People smiled and waved.
‘Er. Help.’ In a small voice.
‘What? Sorry, can’t hear you.’
‘Help.’ Still couldn’t bring himself to shout it.
At this point, he said, he was overcome with a sense of complete and utter unfairness. How totally ludicrous to drown within sight of a beach, with your wife and child merrily prodding the barbecue. He wondered if his body would be found, bloated and nibbled by fishes or whether we would go home leaving him in a watery grave.
‘Worse of all,’ he said. ‘I knew you wouldn’t do me a memorial.’
And then, just as he was saying his final goodbyes, looking wistfully at us far away, clinking cans, laughing totally unaware of his plight, he stopped trying to swim and put his feet down…..and (yup, you know what’s coming) touched the sandy bottom. Stood up, shook himself down and walked out perfectly alive and in a right palava.
Poor chap. Since we got back, he’s been telling everyone about his near-drowning and is very reproachful that I haven’t been more sympathetic. I would be, I really would – but somehow the comedy elements are too strong. Still, it’s a cautionary tale and just goes to show you CAN nearly drown in an inch of water. Oh, OK, three foot. But, serious voice now, DO take care.
Slightly insane footnote
Now this may seem a bit bonkers, given our ‘heatwave summer’ has collapsed into a soggy mess. But, ever optimistic, I’m going to offer you free suncream! Nivea have brought out a new pocket size children’s suncream (factor 30 and 50), designed to be popped into handbag or rucksack without weighing you down (or spilling all over the shop). The first ten people to click the link will be sent a free full-size sample (all Nivea ask in return is that you give some brief feedback on the product).

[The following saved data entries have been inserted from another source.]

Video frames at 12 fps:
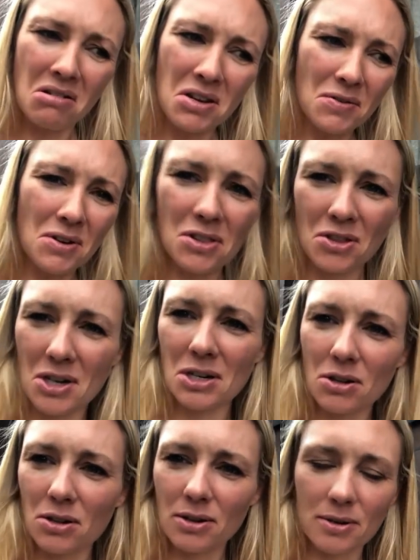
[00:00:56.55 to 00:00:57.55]
oh, you've got a
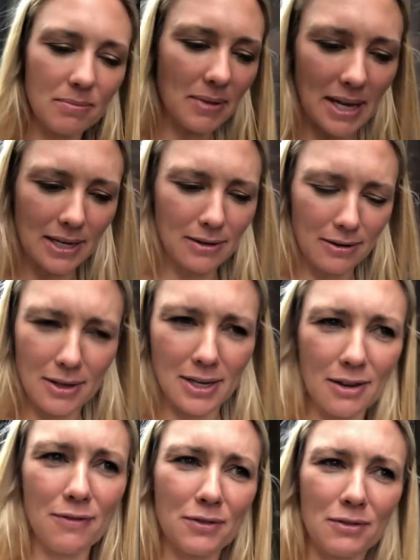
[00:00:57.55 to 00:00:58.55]
$30 like
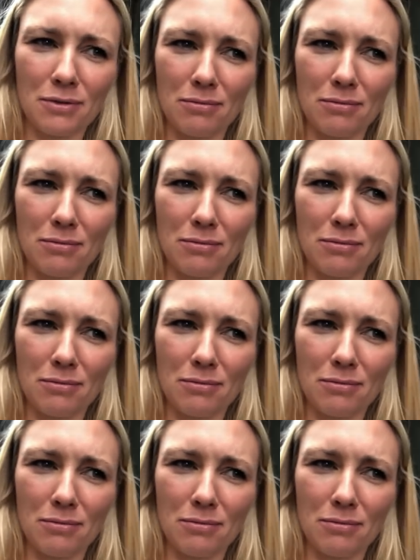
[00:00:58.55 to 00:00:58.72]
gift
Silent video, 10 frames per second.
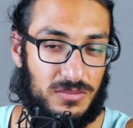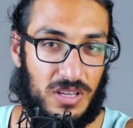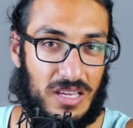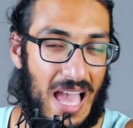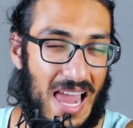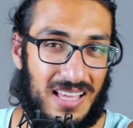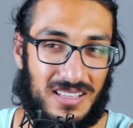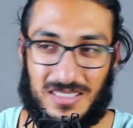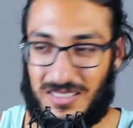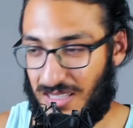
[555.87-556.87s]
the
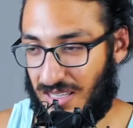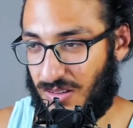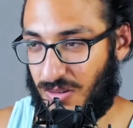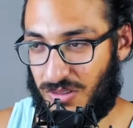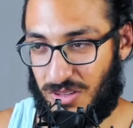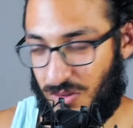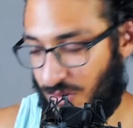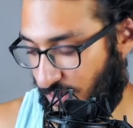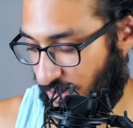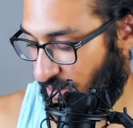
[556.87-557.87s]
galaxy or the
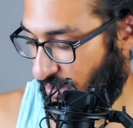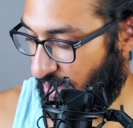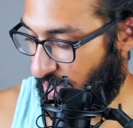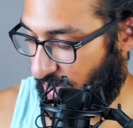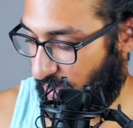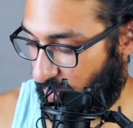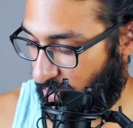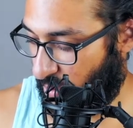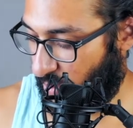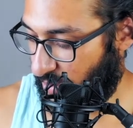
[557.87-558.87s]
universe, and he
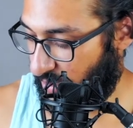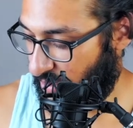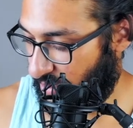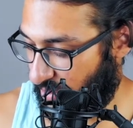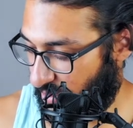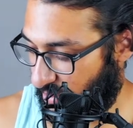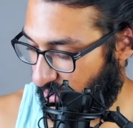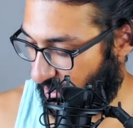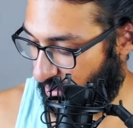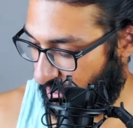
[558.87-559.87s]
was holding this
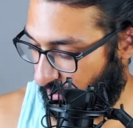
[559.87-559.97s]
kind of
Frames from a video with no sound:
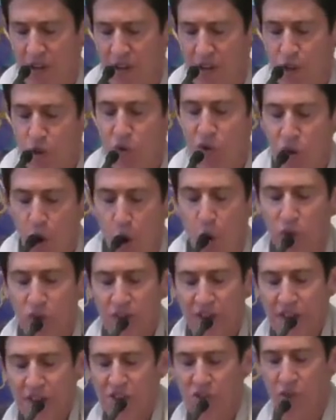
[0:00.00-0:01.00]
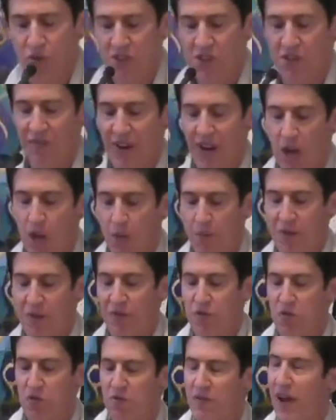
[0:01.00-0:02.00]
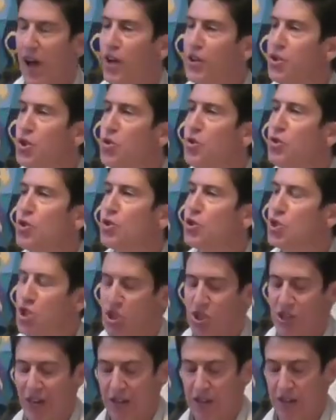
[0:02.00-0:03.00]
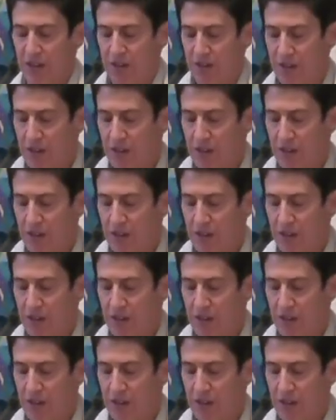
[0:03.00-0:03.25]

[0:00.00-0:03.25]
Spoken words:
You are the only source of help. If you value your shtetl,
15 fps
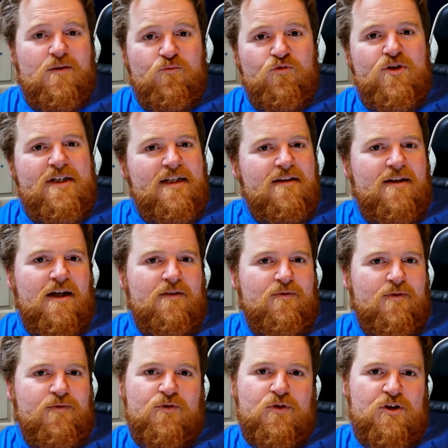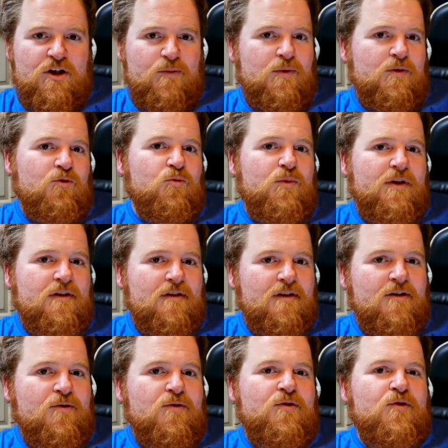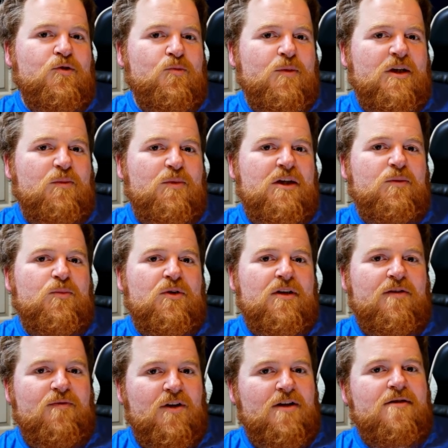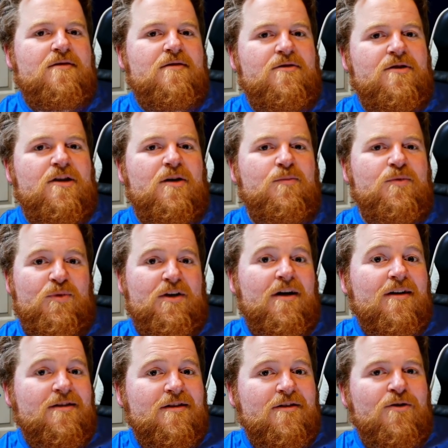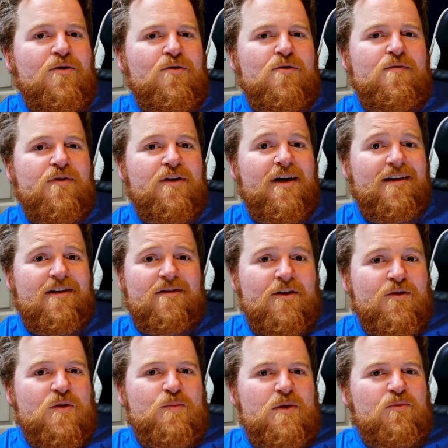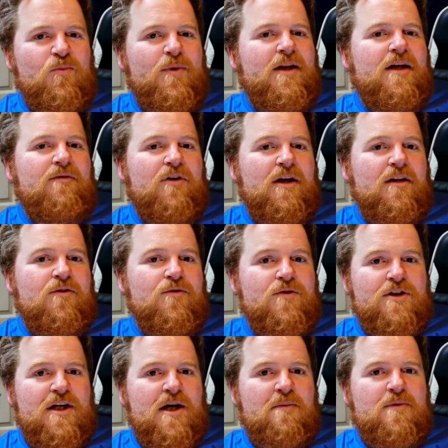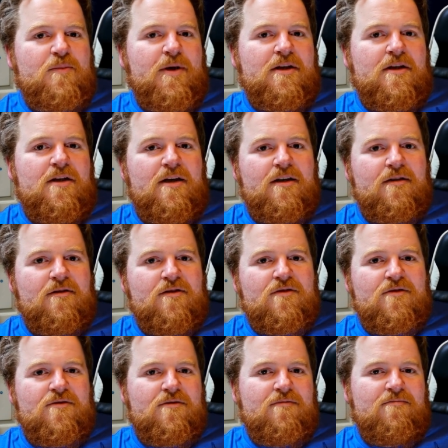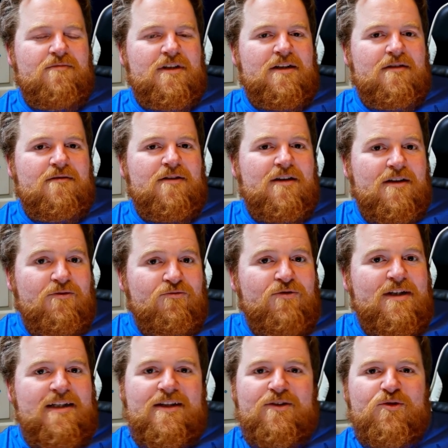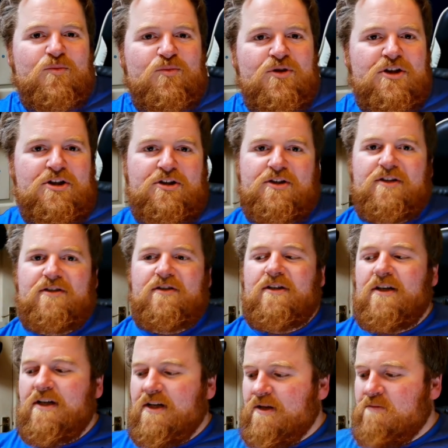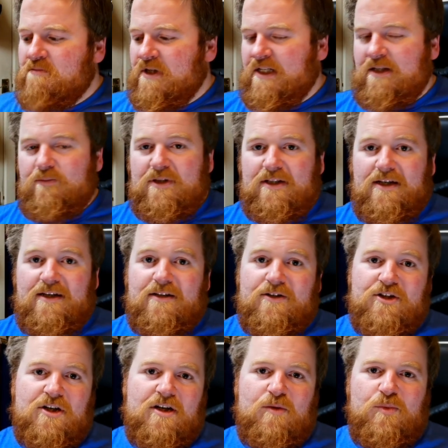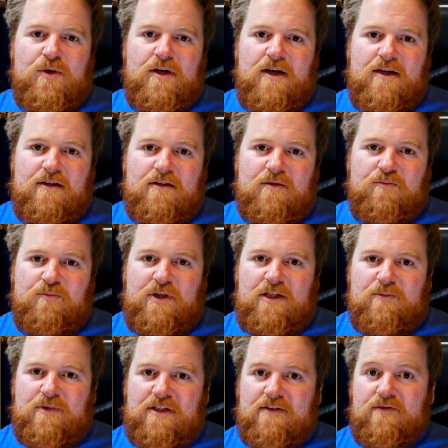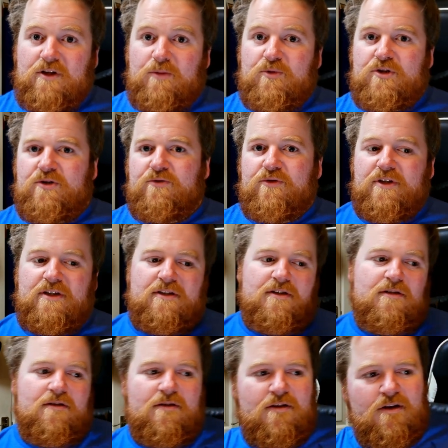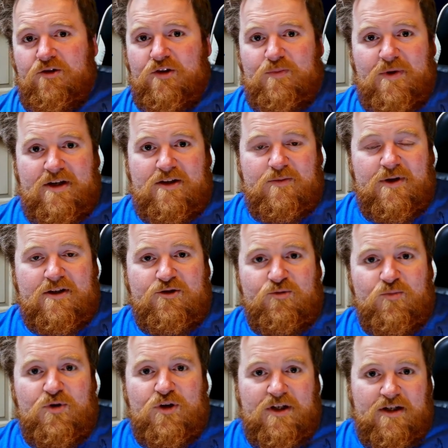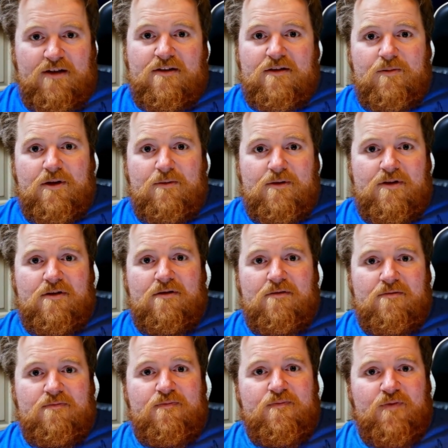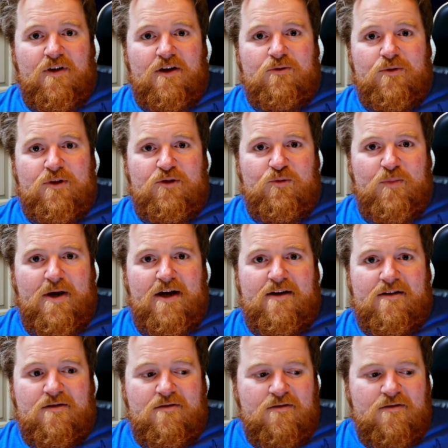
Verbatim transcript: And I'm really thankful for the job as well, because I know so many people have lost their jobs because of the COVID, and, and those people may never get those jobs back again. So like, I really do appreciate being able to get a job and being able to give the opportunity to just make some extra money and to be able to follow a new path.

So, come on, let’s be optimistic eh? If we wear it, it will come (the sun). Maybe. No? Nah, I’m not sure either…..but what the heck. Click here and let's bring on summer:
PS - pic is James, not Adrian.......I may be cruel and heartless but I'm not THAT cruel and heartless.
PPS - Beth, if you're reading this, DON'T tell your Mum or Doris - you know they would be worrying themselves into early graves.